Stored data entries
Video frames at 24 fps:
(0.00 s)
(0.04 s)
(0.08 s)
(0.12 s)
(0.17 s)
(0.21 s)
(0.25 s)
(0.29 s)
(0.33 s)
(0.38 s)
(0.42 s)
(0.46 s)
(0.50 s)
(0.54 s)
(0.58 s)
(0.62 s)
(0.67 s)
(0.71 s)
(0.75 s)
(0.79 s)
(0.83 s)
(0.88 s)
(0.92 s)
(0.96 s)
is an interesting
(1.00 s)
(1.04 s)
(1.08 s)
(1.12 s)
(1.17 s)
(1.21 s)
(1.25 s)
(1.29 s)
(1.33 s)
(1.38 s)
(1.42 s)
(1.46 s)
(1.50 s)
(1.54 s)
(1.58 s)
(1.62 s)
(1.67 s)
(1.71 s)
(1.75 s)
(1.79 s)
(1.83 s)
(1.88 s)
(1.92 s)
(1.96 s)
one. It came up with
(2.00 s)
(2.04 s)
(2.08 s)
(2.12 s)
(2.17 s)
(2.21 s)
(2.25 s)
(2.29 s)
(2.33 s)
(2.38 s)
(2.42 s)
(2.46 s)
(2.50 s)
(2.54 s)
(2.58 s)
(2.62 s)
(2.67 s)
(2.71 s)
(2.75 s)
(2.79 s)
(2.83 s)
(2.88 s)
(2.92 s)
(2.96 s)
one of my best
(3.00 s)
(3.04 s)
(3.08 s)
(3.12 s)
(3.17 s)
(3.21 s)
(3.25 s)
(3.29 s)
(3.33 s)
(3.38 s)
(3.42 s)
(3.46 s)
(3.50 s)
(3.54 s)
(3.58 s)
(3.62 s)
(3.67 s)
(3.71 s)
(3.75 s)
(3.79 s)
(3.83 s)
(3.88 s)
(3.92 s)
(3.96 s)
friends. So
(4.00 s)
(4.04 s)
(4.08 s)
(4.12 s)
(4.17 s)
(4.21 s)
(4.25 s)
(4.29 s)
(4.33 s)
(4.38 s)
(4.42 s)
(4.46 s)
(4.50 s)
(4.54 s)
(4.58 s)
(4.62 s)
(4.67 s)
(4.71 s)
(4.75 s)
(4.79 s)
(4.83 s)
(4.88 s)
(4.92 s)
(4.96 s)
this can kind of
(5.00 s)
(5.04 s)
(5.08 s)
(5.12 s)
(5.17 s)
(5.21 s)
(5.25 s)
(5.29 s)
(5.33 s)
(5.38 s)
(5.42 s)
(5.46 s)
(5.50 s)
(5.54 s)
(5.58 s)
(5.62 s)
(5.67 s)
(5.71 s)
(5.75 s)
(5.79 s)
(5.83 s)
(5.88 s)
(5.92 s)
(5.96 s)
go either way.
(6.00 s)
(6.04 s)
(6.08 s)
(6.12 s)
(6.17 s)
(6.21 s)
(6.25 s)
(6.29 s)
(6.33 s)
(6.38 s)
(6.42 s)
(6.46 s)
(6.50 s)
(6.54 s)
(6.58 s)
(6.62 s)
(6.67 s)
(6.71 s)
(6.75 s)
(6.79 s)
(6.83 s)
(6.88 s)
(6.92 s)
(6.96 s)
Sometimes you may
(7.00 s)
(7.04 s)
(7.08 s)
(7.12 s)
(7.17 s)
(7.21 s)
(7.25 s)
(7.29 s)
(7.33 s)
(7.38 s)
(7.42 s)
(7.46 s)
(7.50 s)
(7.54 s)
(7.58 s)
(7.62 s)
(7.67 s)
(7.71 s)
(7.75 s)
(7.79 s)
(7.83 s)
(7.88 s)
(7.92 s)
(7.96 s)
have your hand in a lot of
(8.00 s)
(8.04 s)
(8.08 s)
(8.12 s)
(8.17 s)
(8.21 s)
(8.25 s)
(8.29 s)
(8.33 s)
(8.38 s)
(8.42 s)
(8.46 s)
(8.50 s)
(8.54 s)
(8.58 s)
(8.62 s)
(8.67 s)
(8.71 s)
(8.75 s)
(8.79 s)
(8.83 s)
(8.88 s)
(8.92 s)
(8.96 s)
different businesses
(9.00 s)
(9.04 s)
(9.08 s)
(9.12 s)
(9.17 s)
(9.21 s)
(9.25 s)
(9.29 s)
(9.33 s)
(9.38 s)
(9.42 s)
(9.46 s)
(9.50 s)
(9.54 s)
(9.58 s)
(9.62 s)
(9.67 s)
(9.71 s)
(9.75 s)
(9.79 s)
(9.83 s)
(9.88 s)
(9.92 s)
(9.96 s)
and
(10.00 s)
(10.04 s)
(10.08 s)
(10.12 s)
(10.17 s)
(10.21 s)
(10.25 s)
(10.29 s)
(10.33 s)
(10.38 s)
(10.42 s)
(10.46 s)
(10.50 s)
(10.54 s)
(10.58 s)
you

→ What is needed: When you answer, set down the entries above precisely as they read.

→ Reply to the exercise:
Video frames at 24 fps:
(0.00 s)
(0.04 s)
(0.08 s)
(0.12 s)
(0.17 s)
(0.21 s)
(0.25 s)
(0.29 s)
(0.33 s)
(0.38 s)
(0.42 s)
(0.46 s)
(0.50 s)
(0.54 s)
(0.58 s)
(0.62 s)
(0.67 s)
(0.71 s)
(0.75 s)
(0.79 s)
(0.83 s)
(0.88 s)
(0.92 s)
(0.96 s)
is an interesting
(1.00 s)
(1.04 s)
(1.08 s)
(1.12 s)
(1.17 s)
(1.21 s)
(1.25 s)
(1.29 s)
(1.33 s)
(1.38 s)
(1.42 s)
(1.46 s)
(1.50 s)
(1.54 s)
(1.58 s)
(1.62 s)
(1.67 s)
(1.71 s)
(1.75 s)
(1.79 s)
(1.83 s)
(1.88 s)
(1.92 s)
(1.96 s)
one. It came up with
(2.00 s)
(2.04 s)
(2.08 s)
(2.12 s)
(2.17 s)
(2.21 s)
(2.25 s)
(2.29 s)
(2.33 s)
(2.38 s)
(2.42 s)
(2.46 s)
(2.50 s)
(2.54 s)
(2.58 s)
(2.62 s)
(2.67 s)
(2.71 s)
(2.75 s)
(2.79 s)
(2.83 s)
(2.88 s)
(2.92 s)
(2.96 s)
one of my best
(3.00 s)
(3.04 s)
(3.08 s)
(3.12 s)
(3.17 s)
(3.21 s)
(3.25 s)
(3.29 s)
(3.33 s)
(3.38 s)
(3.42 s)
(3.46 s)
(3.50 s)
(3.54 s)
(3.58 s)
(3.62 s)
(3.67 s)
(3.71 s)
(3.75 s)
(3.79 s)
(3.83 s)
(3.88 s)
(3.92 s)
(3.96 s)
friends. So
(4.00 s)
(4.04 s)
(4.08 s)
(4.12 s)
(4.17 s)
(4.21 s)
(4.25 s)
(4.29 s)
(4.33 s)
(4.38 s)
(4.42 s)
(4.46 s)
(4.50 s)
(4.54 s)
(4.58 s)
(4.62 s)
(4.67 s)
(4.71 s)
(4.75 s)
(4.79 s)
(4.83 s)
(4.88 s)
(4.92 s)
(4.96 s)
this can kind of
(5.00 s)
(5.04 s)
(5.08 s)
(5.12 s)
(5.17 s)
(5.21 s)
(5.25 s)
(5.29 s)
(5.33 s)
(5.38 s)
(5.42 s)
(5.46 s)
(5.50 s)
(5.54 s)
(5.58 s)
(5.62 s)
(5.67 s)
(5.71 s)
(5.75 s)
(5.79 s)
(5.83 s)
(5.88 s)
(5.92 s)
(5.96 s)
go either way.
(6.00 s)
(6.04 s)
(6.08 s)
(6.12 s)
(6.17 s)
(6.21 s)
(6.25 s)
(6.29 s)
(6.33 s)
(6.38 s)
(6.42 s)
(6.46 s)
(6.50 s)
(6.54 s)
(6.58 s)
(6.62 s)
(6.67 s)
(6.71 s)
(6.75 s)
(6.79 s)
(6.83 s)
(6.88 s)
(6.92 s)
(6.96 s)
Sometimes you may
(7.00 s)
(7.04 s)
(7.08 s)
(7.12 s)
(7.17 s)
(7.21 s)
(7.25 s)
(7.29 s)
(7.33 s)
(7.38 s)
(7.42 s)
(7.46 s)
(7.50 s)
(7.54 s)
(7.58 s)
(7.62 s)
(7.67 s)
(7.71 s)
(7.75 s)
(7.79 s)
(7.83 s)
(7.88 s)
(7.92 s)
(7.96 s)
have your hand in a lot of
(8.00 s)
(8.04 s)
(8.08 s)
(8.12 s)
(8.17 s)
(8.21 s)
(8.25 s)
(8.29 s)
(8.33 s)
(8.38 s)
(8.42 s)
(8.46 s)
(8.50 s)
(8.54 s)
(8.58 s)
(8.62 s)
(8.67 s)
(8.71 s)
(8.75 s)
(8.79 s)
(8.83 s)
(8.88 s)
(8.92 s)
(8.96 s)
different businesses
(9.00 s)
(9.04 s)
(9.08 s)
(9.12 s)
(9.17 s)
(9.21 s)
(9.25 s)
(9.29 s)
(9.33 s)
(9.38 s)
(9.42 s)
(9.46 s)
(9.50 s)
(9.54 s)
(9.58 s)
(9.62 s)
(9.67 s)
(9.71 s)
(9.75 s)
(9.79 s)
(9.83 s)
(9.88 s)
(9.92 s)
(9.96 s)
and
(10.00 s)
(10.04 s)
(10.08 s)
(10.12 s)
(10.17 s)
(10.21 s)
(10.25 s)
(10.29 s)
(10.33 s)
(10.38 s)
(10.42 s)
(10.46 s)
(10.50 s)
(10.54 s)
(10.58 s)
you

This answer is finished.